I think this is a trend. The Tea Party “convention” in February in Nashville, which also featured a Palin address, had 600 delegates who stayed for the whole convention, plus another 500 who came just to hear the former Republican candidate for vice president speak. Yet it received excited coverage throughout the national press. To compare: Just two weekends ago, I spent some time at the annual Left Forum in New York City, a conference that considered whether “the hardships and opportunities generated by the capitalist crisis [can] yet become the trigger for the revival of a transformative Left.” Jesse Jackson was the opening speaker, while Noam Chomsky and Arundhati Roy addressed the closing plenary. All indications were that attendance matched or exceeded last year’s forum, which had 3,000 attendees. As for media coverage… umm… let’s just say that the Washington Post didn’t send a reporter.
Here’s another example: In mid-March, during some of the most intense days of the health care debate, Tea Party activists vowed to “flood the halls of Congress” with protesters.

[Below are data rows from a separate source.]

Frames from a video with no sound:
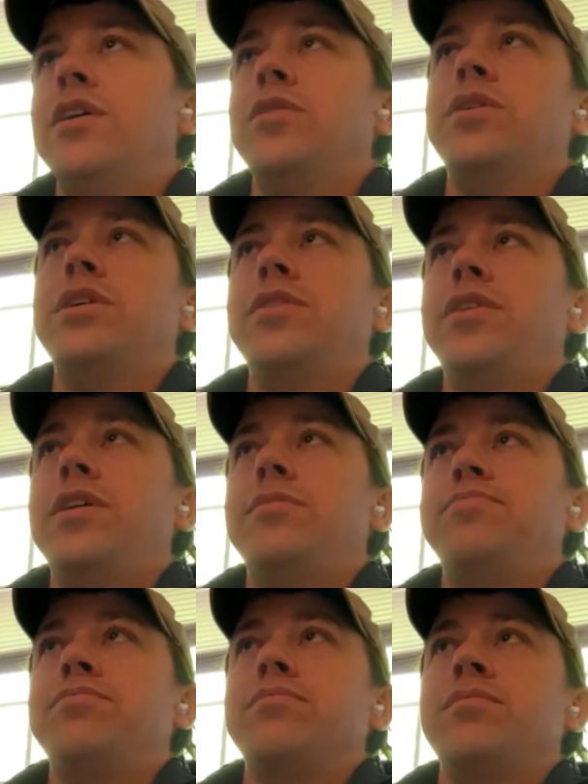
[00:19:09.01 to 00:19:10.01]
Well, and
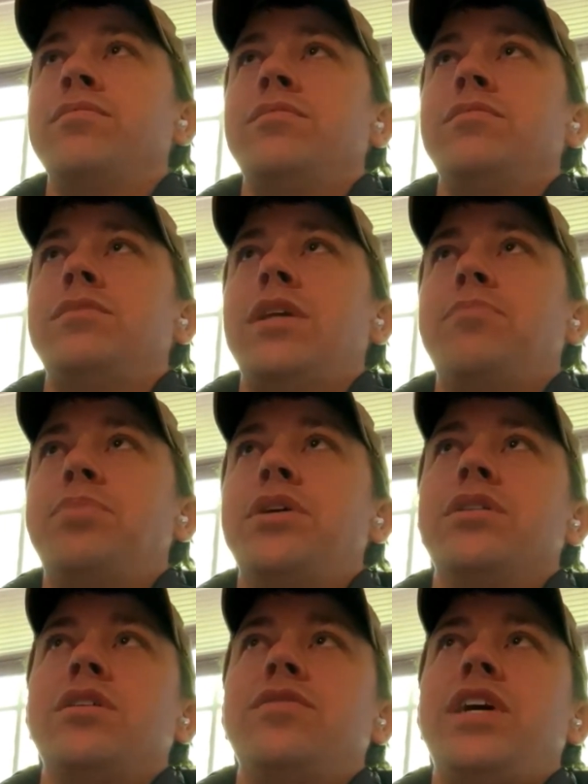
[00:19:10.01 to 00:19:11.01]
then they
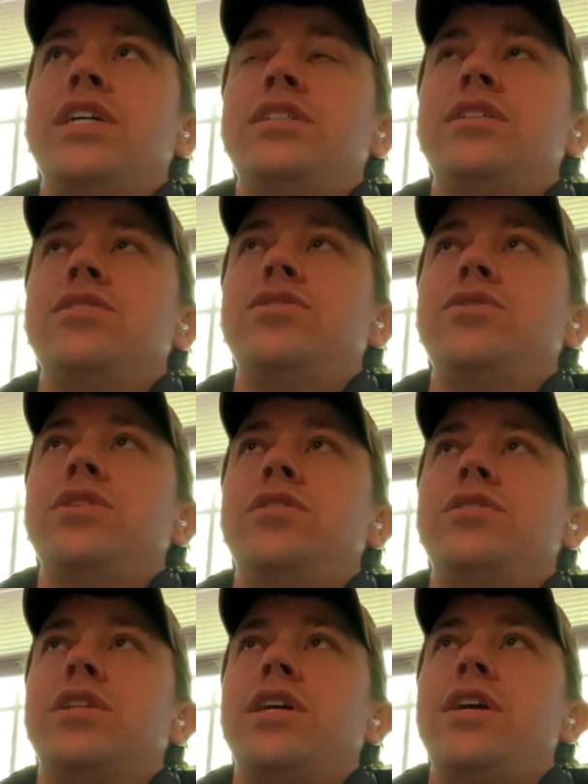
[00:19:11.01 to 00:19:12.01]
plug the device in two
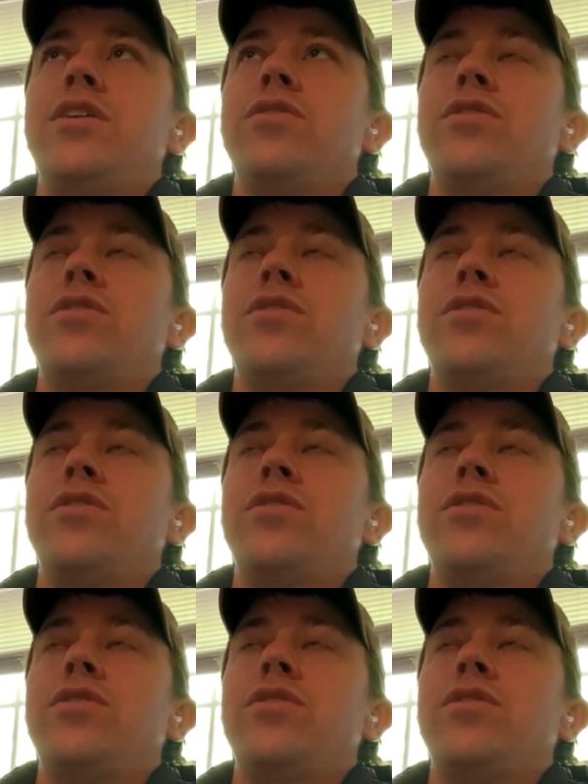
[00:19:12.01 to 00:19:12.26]
years later,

But they ultimately produced, at most, 2,000 people. (This was an organizer’s estimate, so divide as appropriate.) For their part, Democratic National Committee members estimated 300 conservative protesters, and DNC Communications Director Brad Woodhouse told Politico’s Ben Smith “I’ve been to birthday parties that drew more people.”

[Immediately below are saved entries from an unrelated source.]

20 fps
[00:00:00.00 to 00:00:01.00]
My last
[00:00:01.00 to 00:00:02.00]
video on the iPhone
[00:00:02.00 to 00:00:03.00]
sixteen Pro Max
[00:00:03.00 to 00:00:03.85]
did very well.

Now, there is some debate among progressives about whether the Tea Party activists are a real grassroots movement to be feared and countered, or whether they are an astro-turfed media phenomenon. Those who contend that we underestimate them at our peril will object to commentators who pooh-pooh low Tea-Party turnout. In my view, their call to take the conservative populists seriously is not without some merit. I believe that right-wingers have done far better than the left at capitalizing on and channeling diffuse popular dissatisfaction with the economic crisis into organized resistance. To that extent, I agree that Tea Party activism is something to be reckoned with.
At the same time, there also seems to me to be a great deal of echo chambering going on, with news organizations taking their cue from Fox News. This is amplifying the message far more than it deserves to be, based on the actual constituency the Tea Party folks have demonstrated. Some years ago I wrote a piece entitled “Those Who Don’t Count“ about the military and the media’s disinterest in counting civilian casualties in Iraq. I think this one, in contrast, might be written up as a case of “Those who count an awful lot.”